> ACTIVITY
Omit the pictures from the entries below and retype everything else exactly.

> LISTED RECORDS
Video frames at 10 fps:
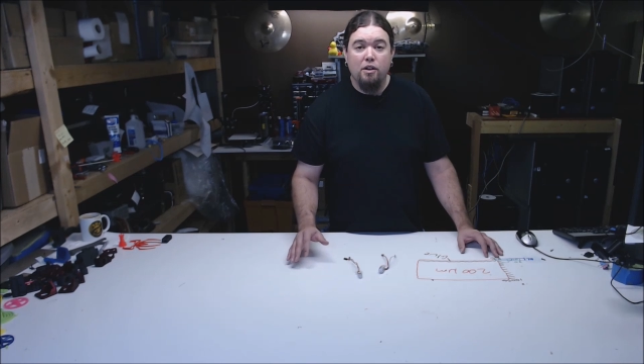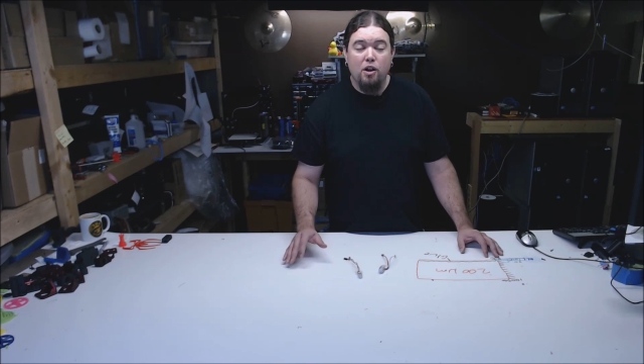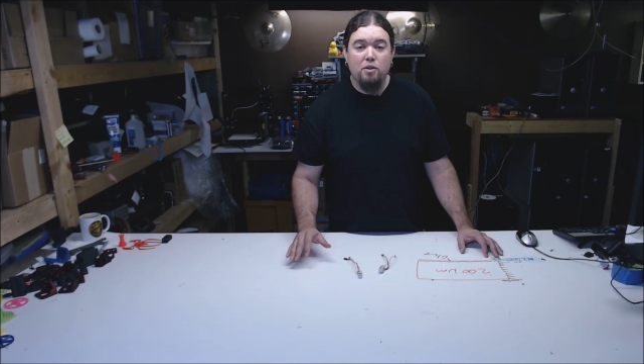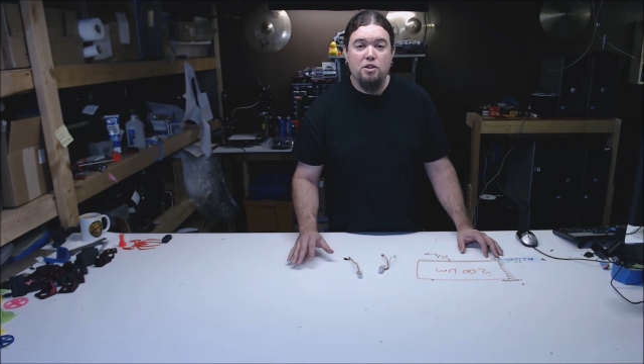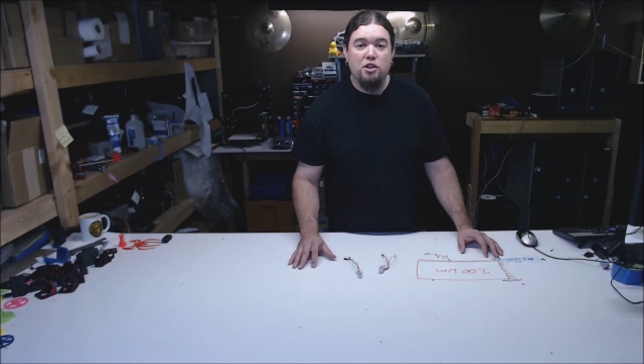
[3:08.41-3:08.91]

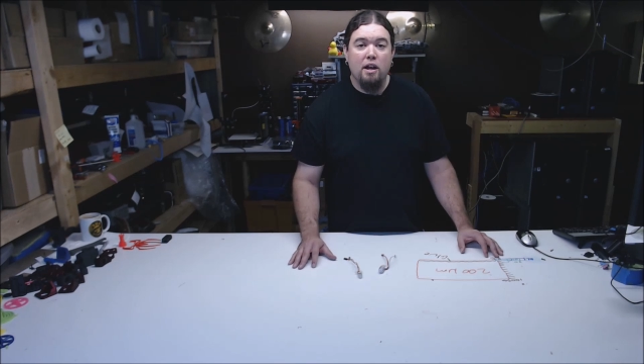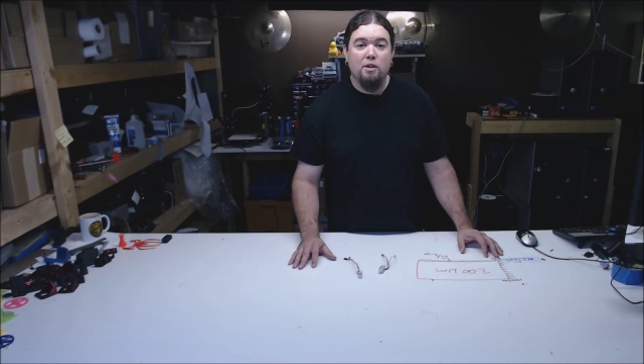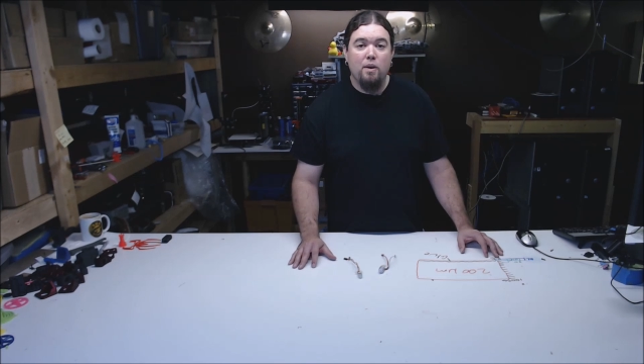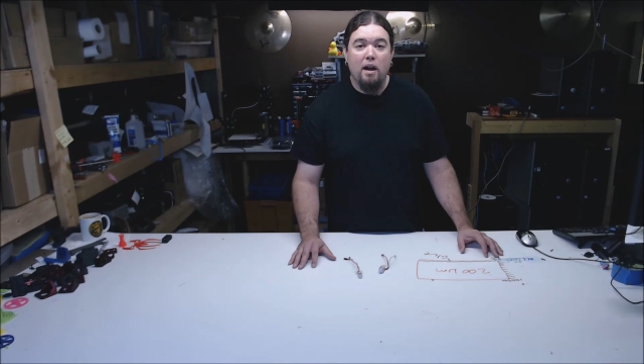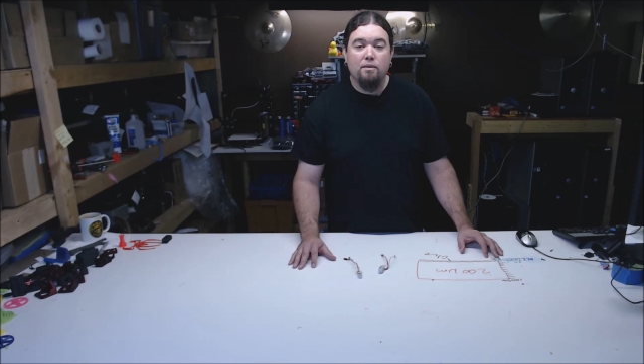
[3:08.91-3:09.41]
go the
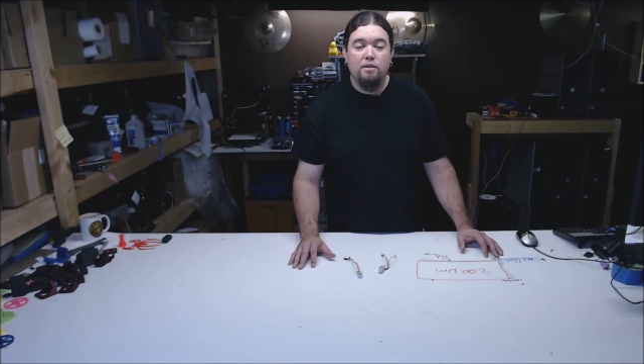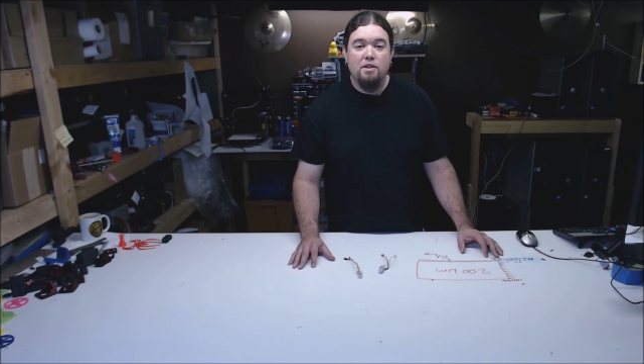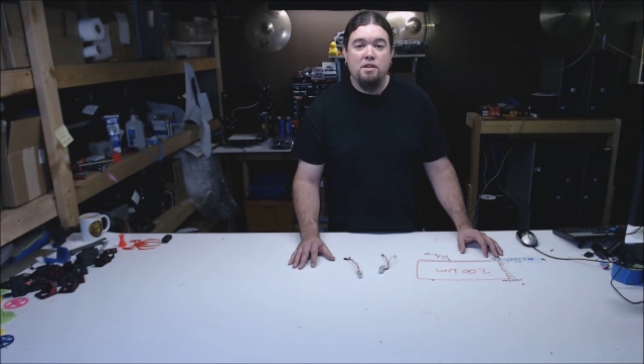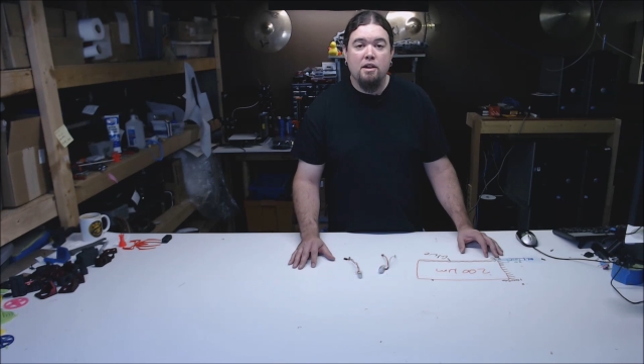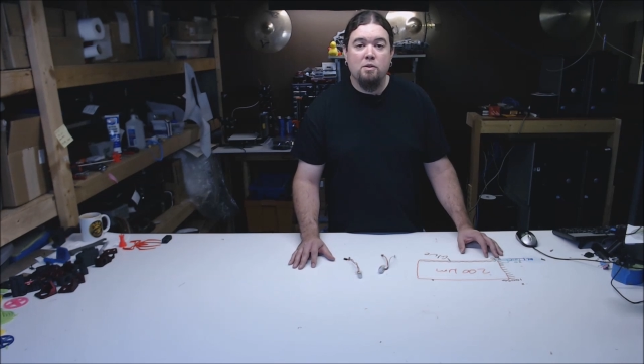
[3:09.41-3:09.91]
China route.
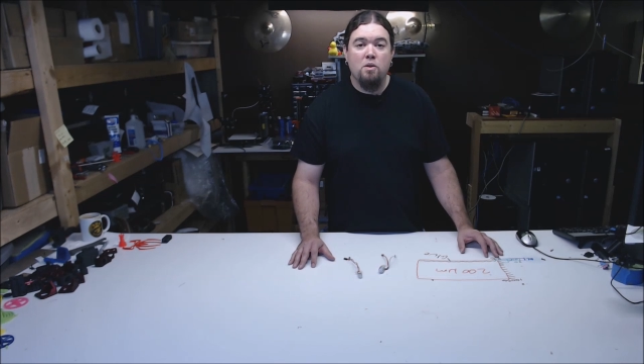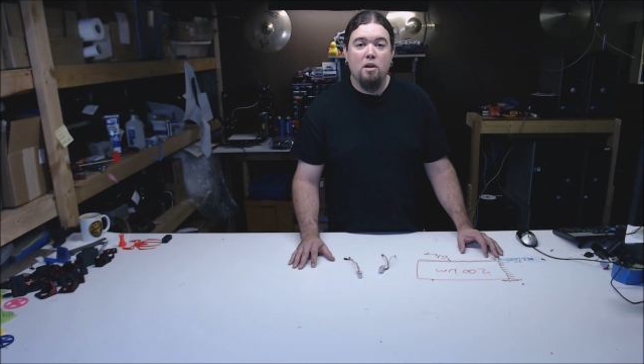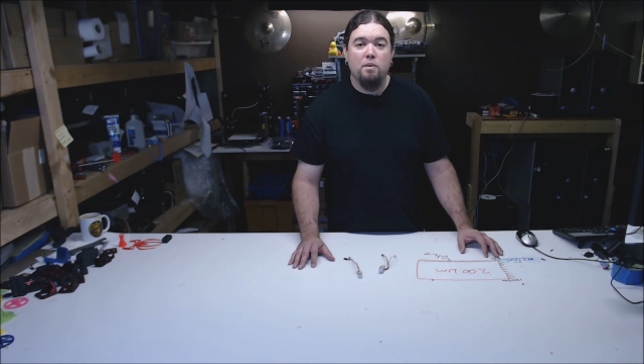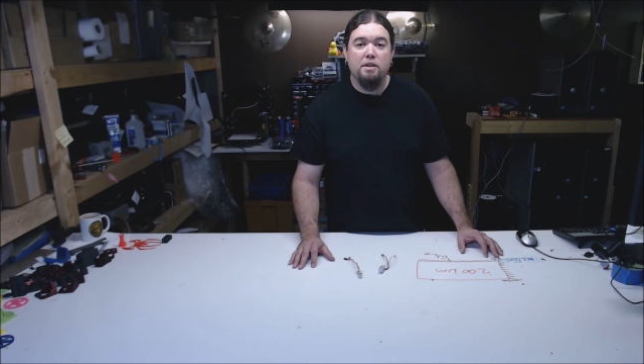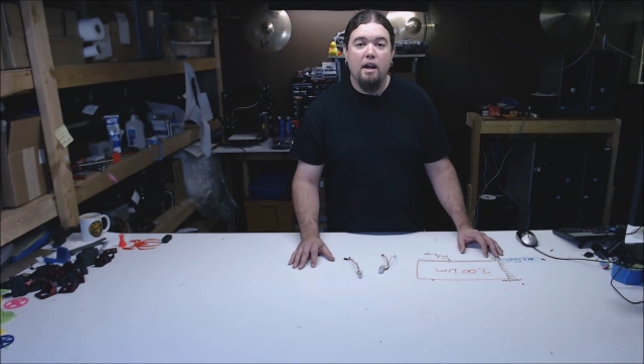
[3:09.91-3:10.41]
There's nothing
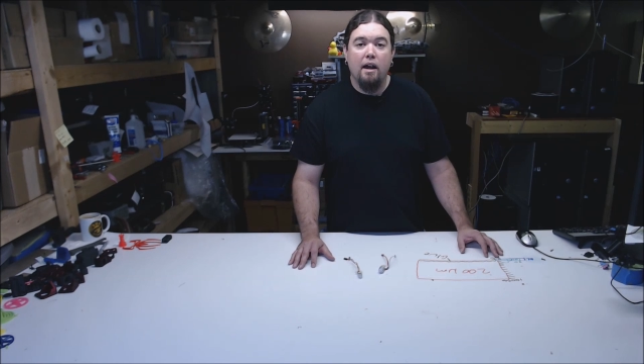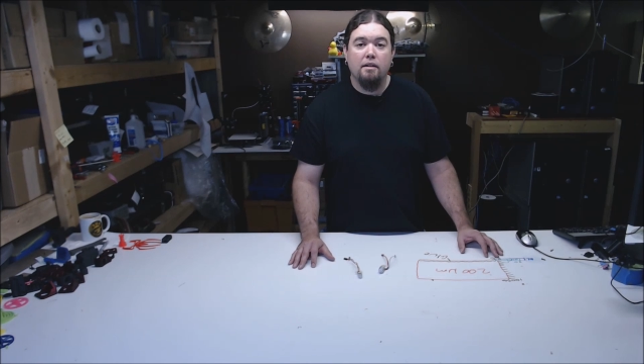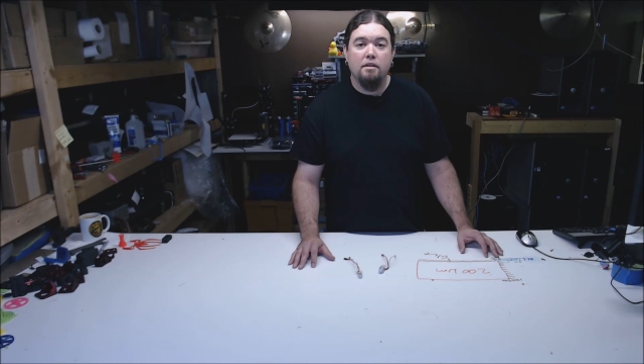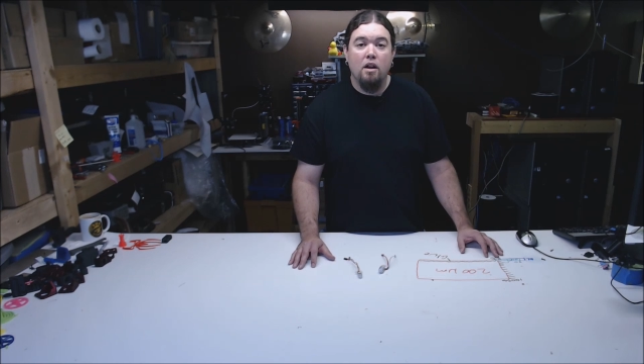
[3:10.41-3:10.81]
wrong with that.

> WRITTEN RESPONSE
Video frames at 10 fps:
[3:08.41-3:08.91]

[3:08.91-3:09.41]
go the
[3:09.41-3:09.91]
China route.
[3:09.91-3:10.41]
There's nothing
[3:10.41-3:10.81]
wrong with that.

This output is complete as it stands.